Start of Block

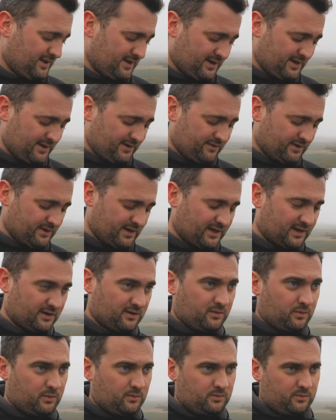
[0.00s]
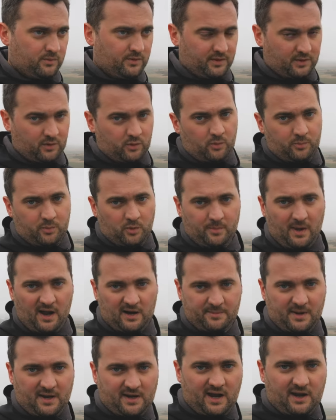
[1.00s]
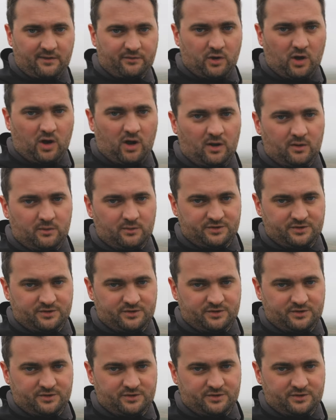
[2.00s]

Even like the GoPro backpack I've got,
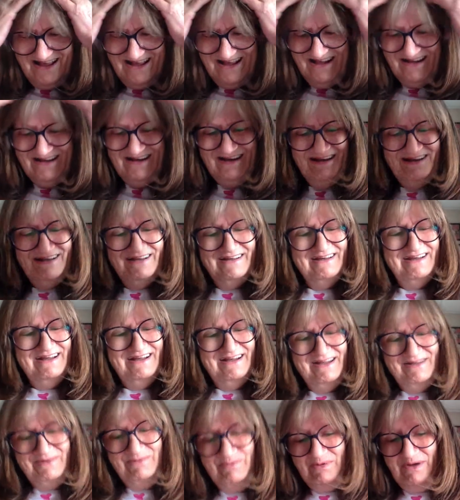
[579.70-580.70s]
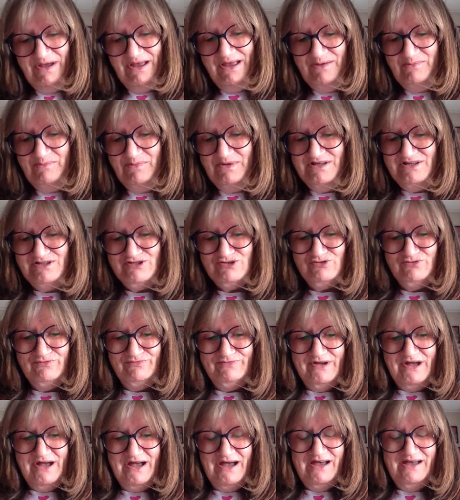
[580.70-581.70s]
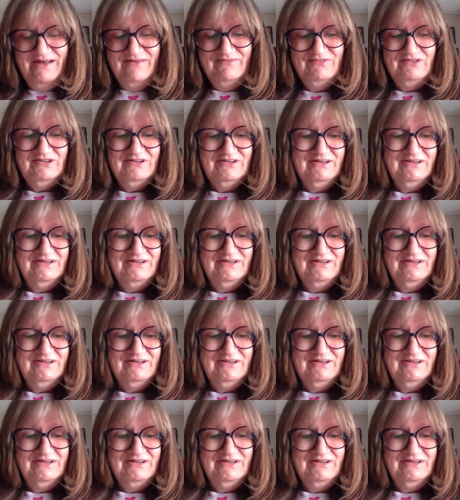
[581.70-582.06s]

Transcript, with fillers: and uh, anyway, we survived.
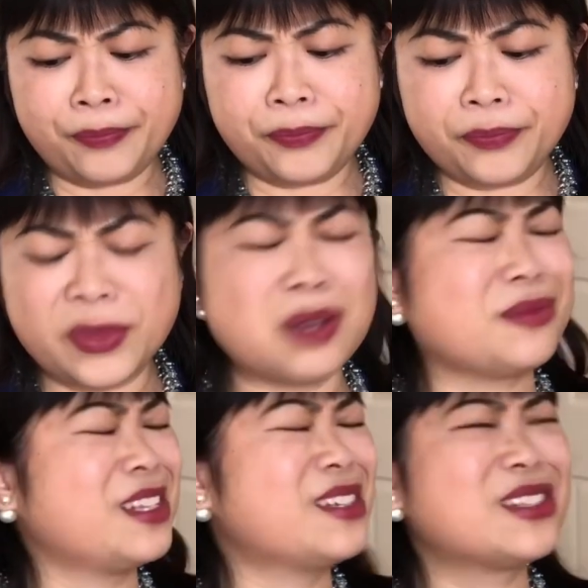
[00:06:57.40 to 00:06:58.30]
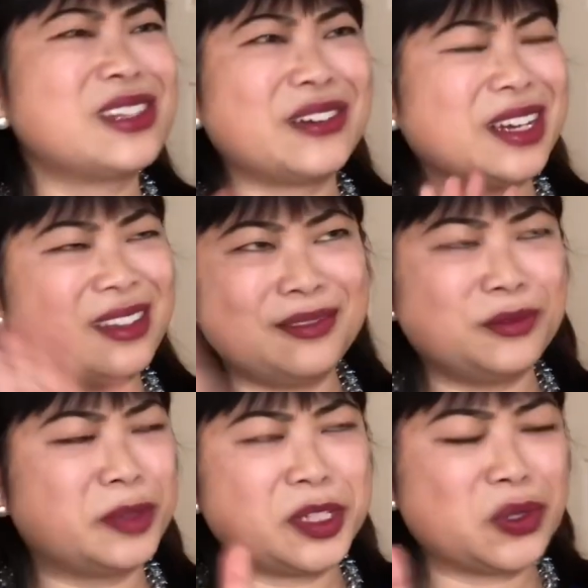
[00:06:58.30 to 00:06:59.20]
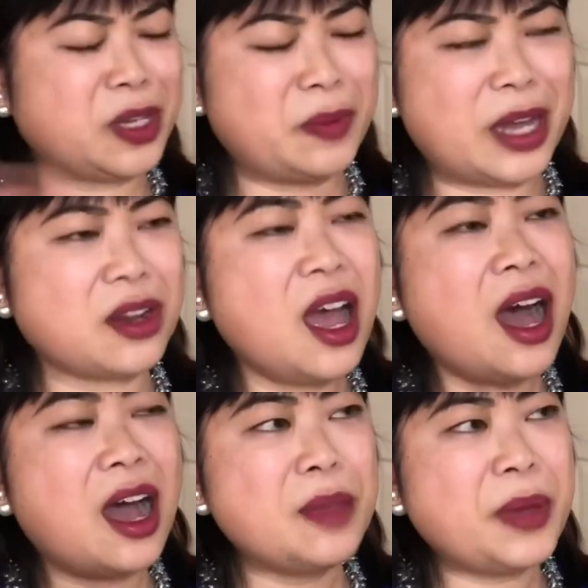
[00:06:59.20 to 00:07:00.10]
No, sorry, what am I talking about? I paid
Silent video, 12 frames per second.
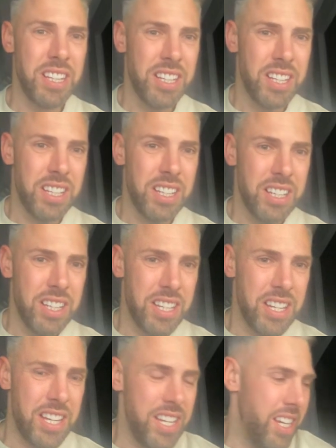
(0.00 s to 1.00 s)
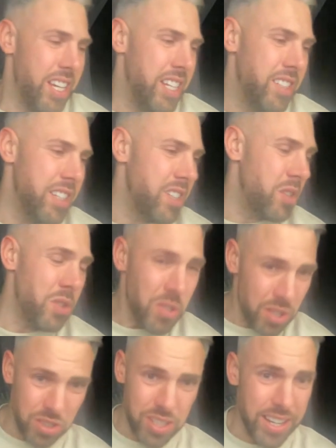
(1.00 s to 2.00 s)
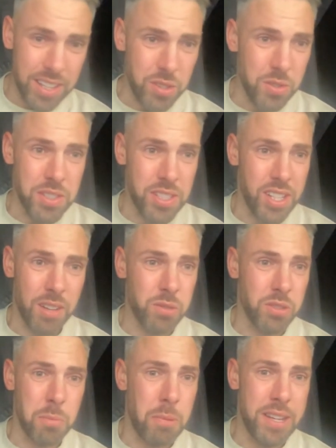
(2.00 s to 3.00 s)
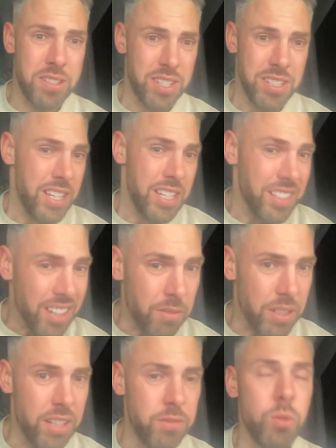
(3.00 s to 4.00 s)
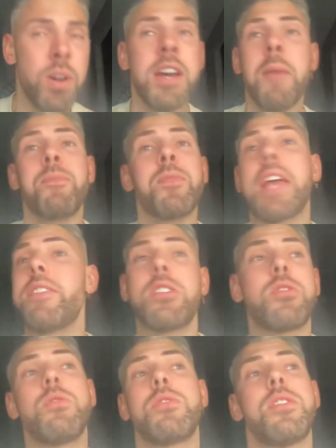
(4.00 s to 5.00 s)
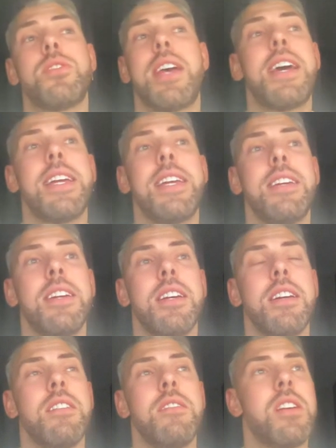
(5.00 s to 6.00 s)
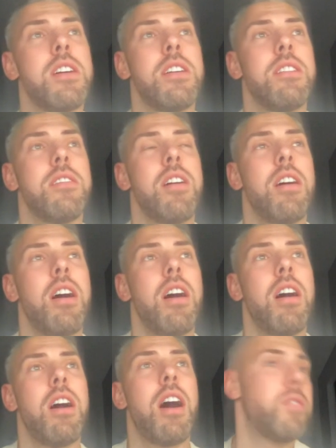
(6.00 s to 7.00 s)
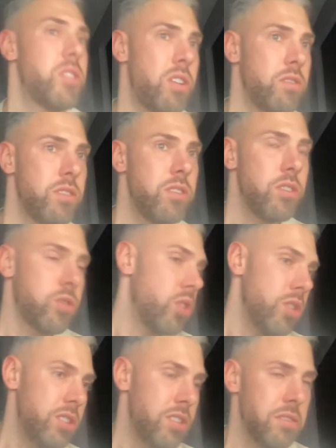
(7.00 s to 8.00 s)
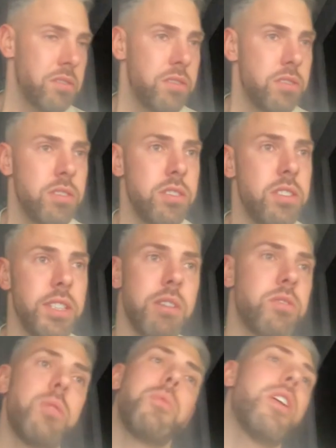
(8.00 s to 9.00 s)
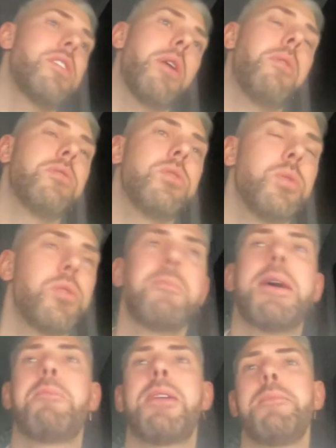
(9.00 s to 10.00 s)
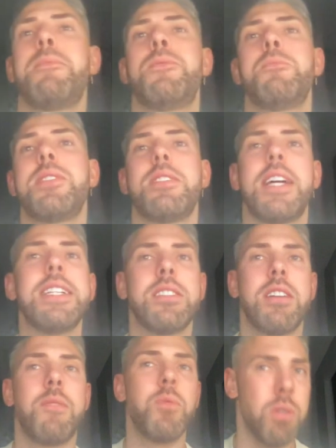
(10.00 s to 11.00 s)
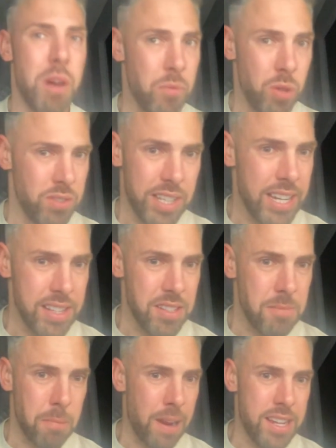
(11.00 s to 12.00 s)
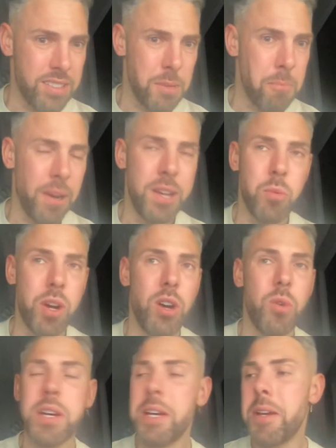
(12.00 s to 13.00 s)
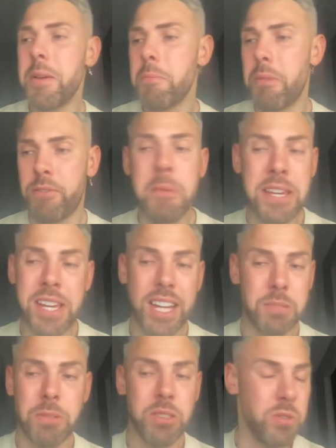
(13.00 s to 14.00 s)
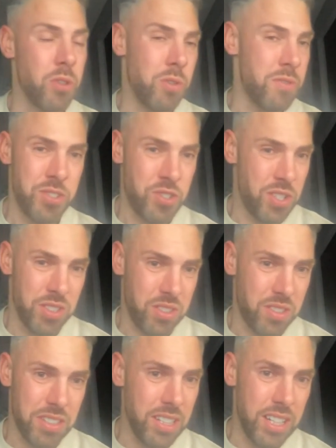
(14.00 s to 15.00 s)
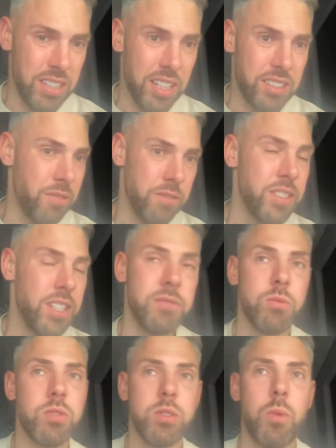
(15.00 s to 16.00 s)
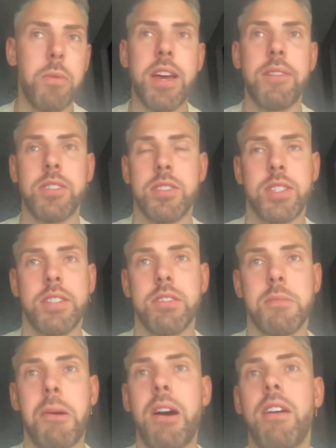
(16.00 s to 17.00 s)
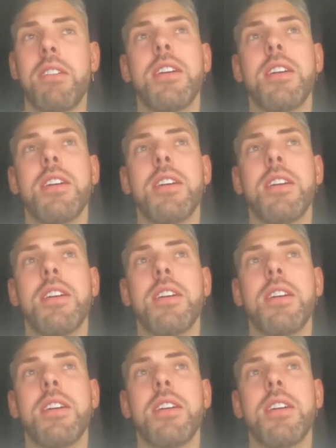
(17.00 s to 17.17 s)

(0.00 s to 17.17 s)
You just see it as soon as he comes on the pitch. He's another level. And that's not to say that others aren't as good. So when I go on to talk about player performances later, I'm not saying that players didn't play well, but for me, Casper Di Noro is just a different level to what we have in the centre of the park.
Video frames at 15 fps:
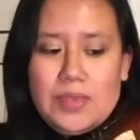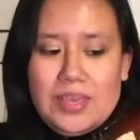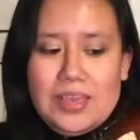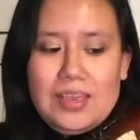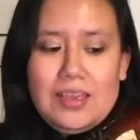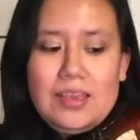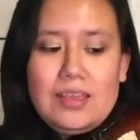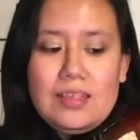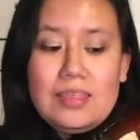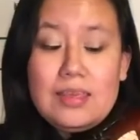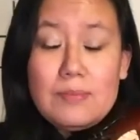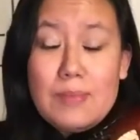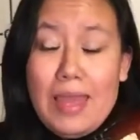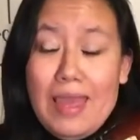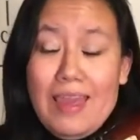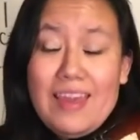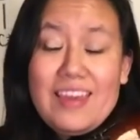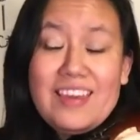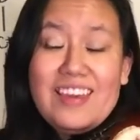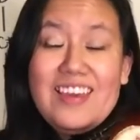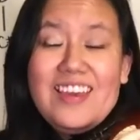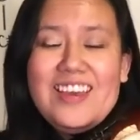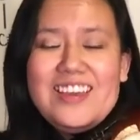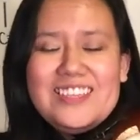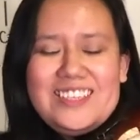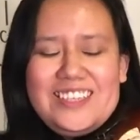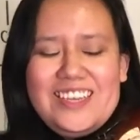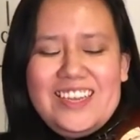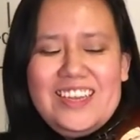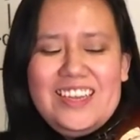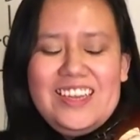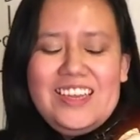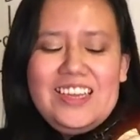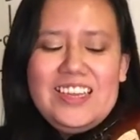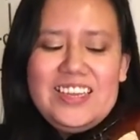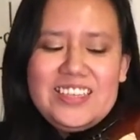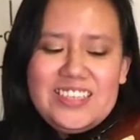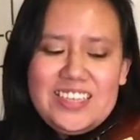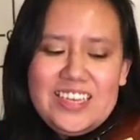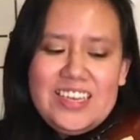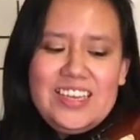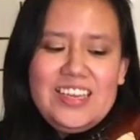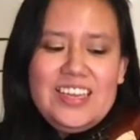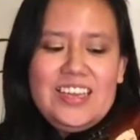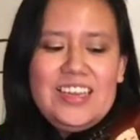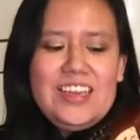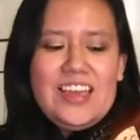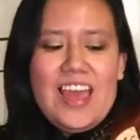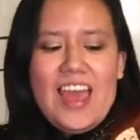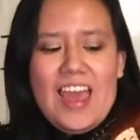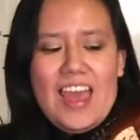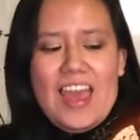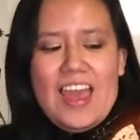E. Theme A. D, D, A,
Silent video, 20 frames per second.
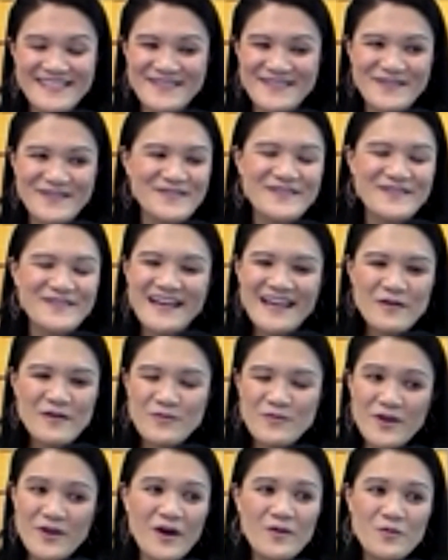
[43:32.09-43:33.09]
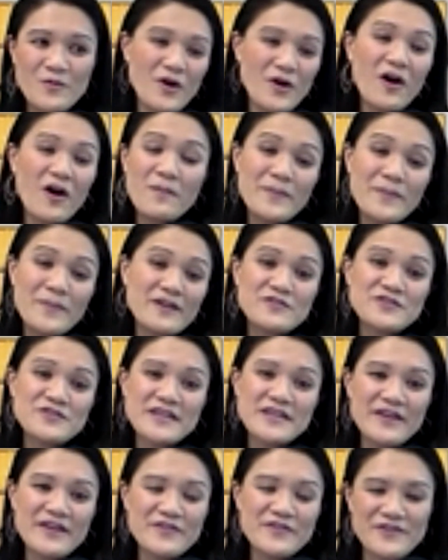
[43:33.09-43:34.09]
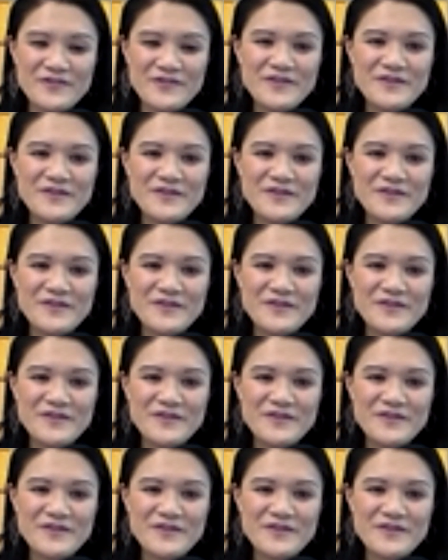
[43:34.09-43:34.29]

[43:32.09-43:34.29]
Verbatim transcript: So we all we're all better together.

End of Block

Repeat the listing verbatim without its pictures.

**ANSWER TO THIS TASK**
[0.00s]
[1.00s]
[2.00s]

Even like the GoPro backpack I've got,
[579.70-580.70s]
[580.70-581.70s]
[581.70-582.06s]

Transcript, with fillers: and uh, anyway, we survived.
[00:06:57.40 to 00:06:58.30]
[00:06:58.30 to 00:06:59.20]
[00:06:59.20 to 00:07:00.10]
No, sorry, what am I talking about? I paid
Silent video, 12 frames per second.
(0.00 s to 1.00 s)
(1.00 s to 2.00 s)
(2.00 s to 3.00 s)
(3.00 s to 4.00 s)
(4.00 s to 5.00 s)
(5.00 s to 6.00 s)
(6.00 s to 7.00 s)
(7.00 s to 8.00 s)
(8.00 s to 9.00 s)
(9.00 s to 10.00 s)
(10.00 s to 11.00 s)
(11.00 s to 12.00 s)
(12.00 s to 13.00 s)
(13.00 s to 14.00 s)
(14.00 s to 15.00 s)
(15.00 s to 16.00 s)
(16.00 s to 17.00 s)
(17.00 s to 17.17 s)

(0.00 s to 17.17 s)
You just see it as soon as he comes on the pitch. He's another level. And that's not to say that others aren't as good. So when I go on to talk about player performances later, I'm not saying that players didn't play well, but for me, Casper Di Noro is just a different level to what we have in the centre of the park.
Video frames at 15 fps:
E. Theme A. D, D, A,
Silent video, 20 frames per second.
[43:32.09-43:33.09]
[43:33.09-43:34.09]
[43:34.09-43:34.29]

[43:32.09-43:34.29]
Verbatim transcript: So we all we're all better together.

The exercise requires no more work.